• ABOUT THIS EXERCISE
Everything in the records is to be written out exactly, except the pictures.

******

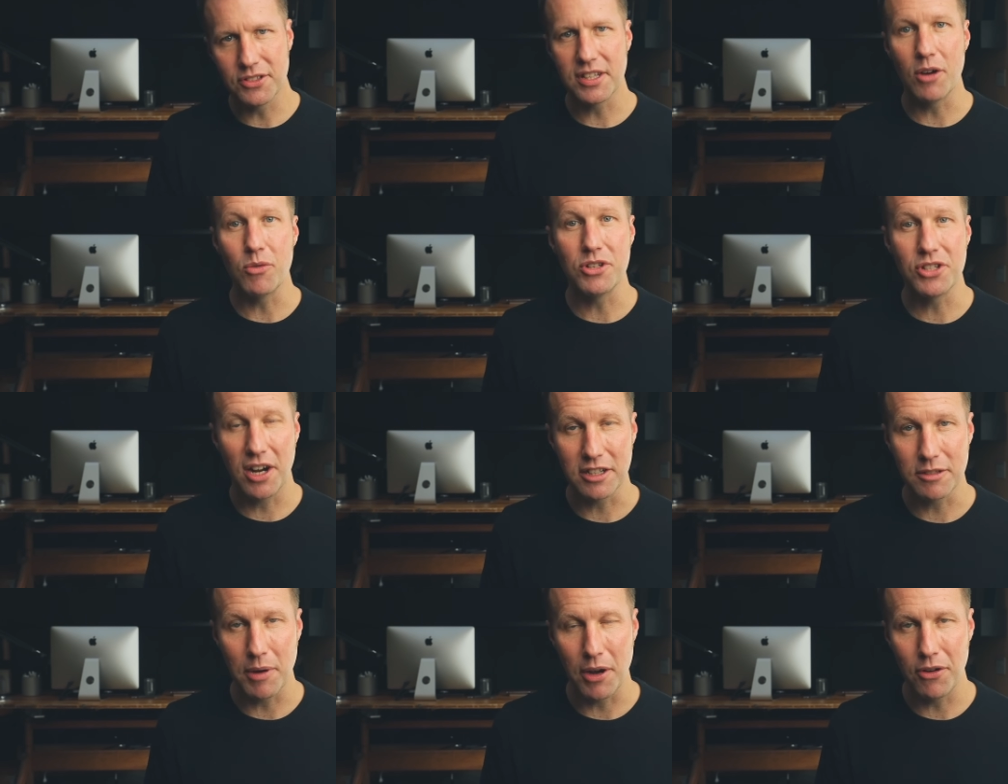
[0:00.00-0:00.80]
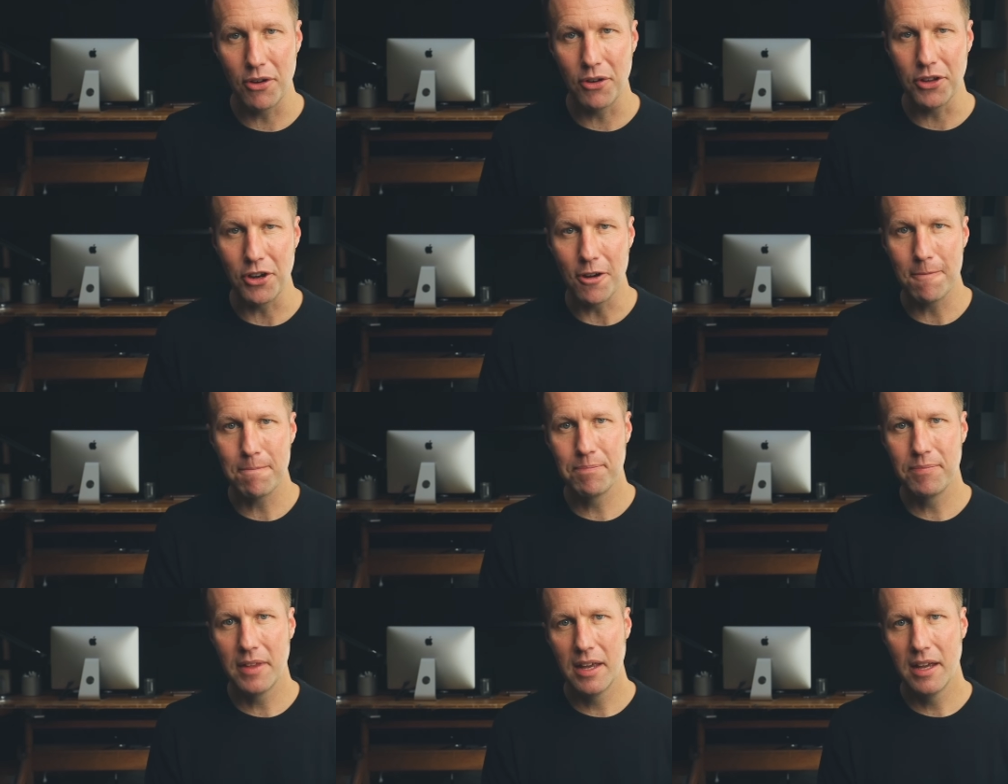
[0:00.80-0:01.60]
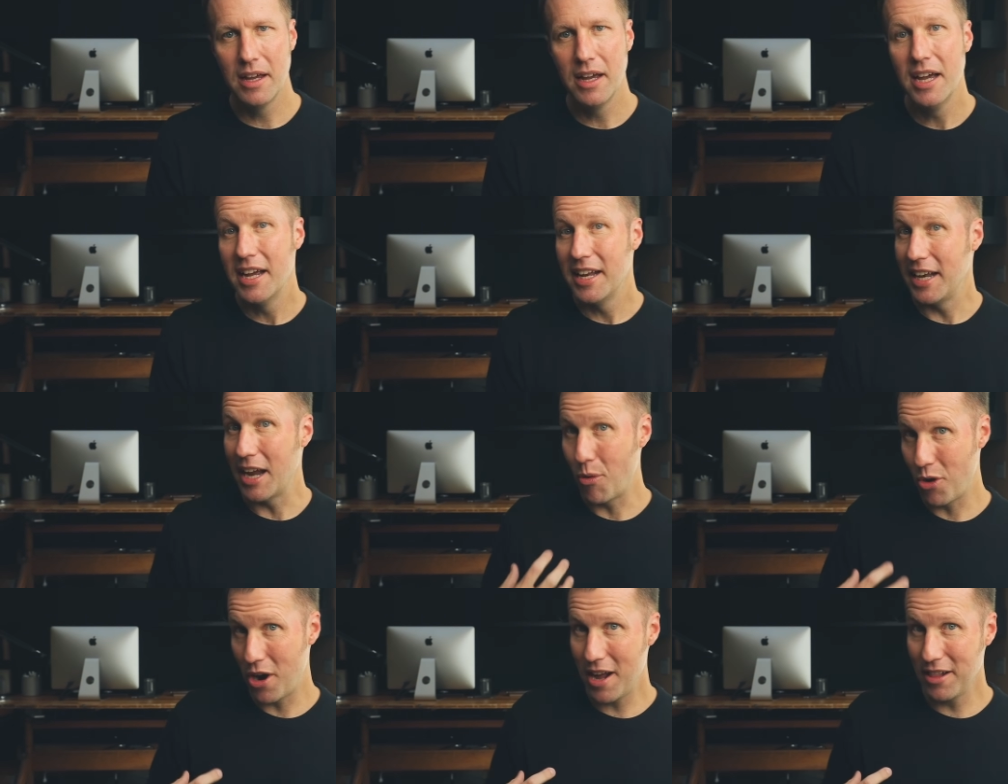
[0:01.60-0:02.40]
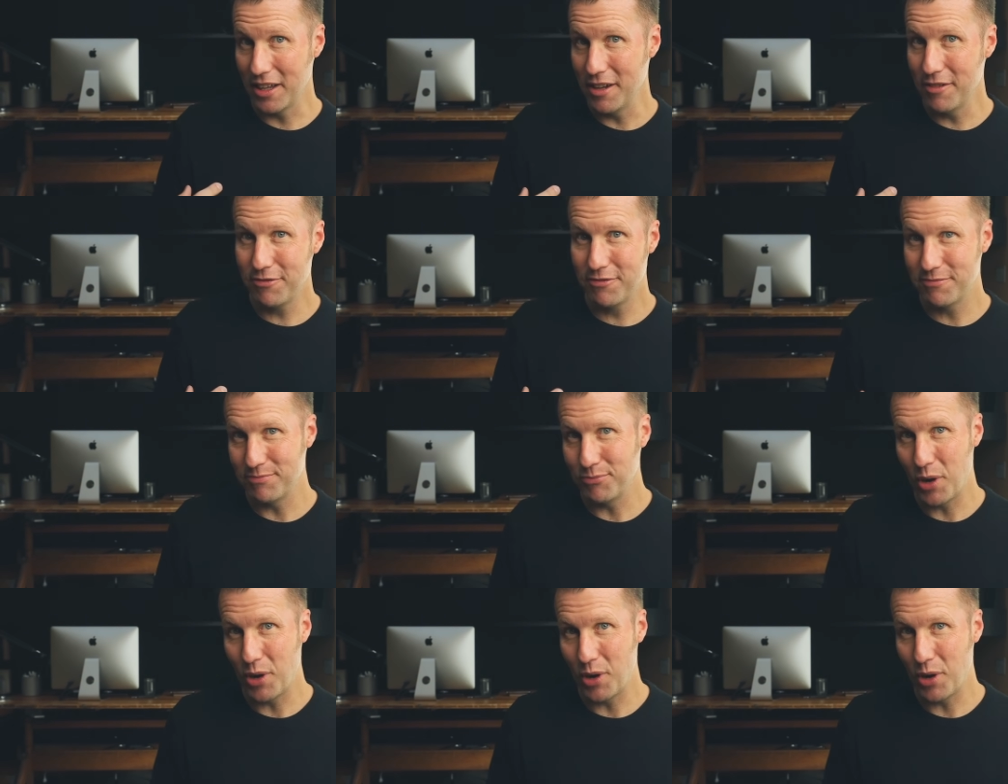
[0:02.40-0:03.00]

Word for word: that we talked about earlier. Now, where I live,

******

• SOLUTION FOR THIS TASK
[0:00.00-0:00.80]
[0:00.80-0:01.60]
[0:01.60-0:02.40]
[0:02.40-0:03.00]

Word for word: that we talked about earlier. Now, where I live,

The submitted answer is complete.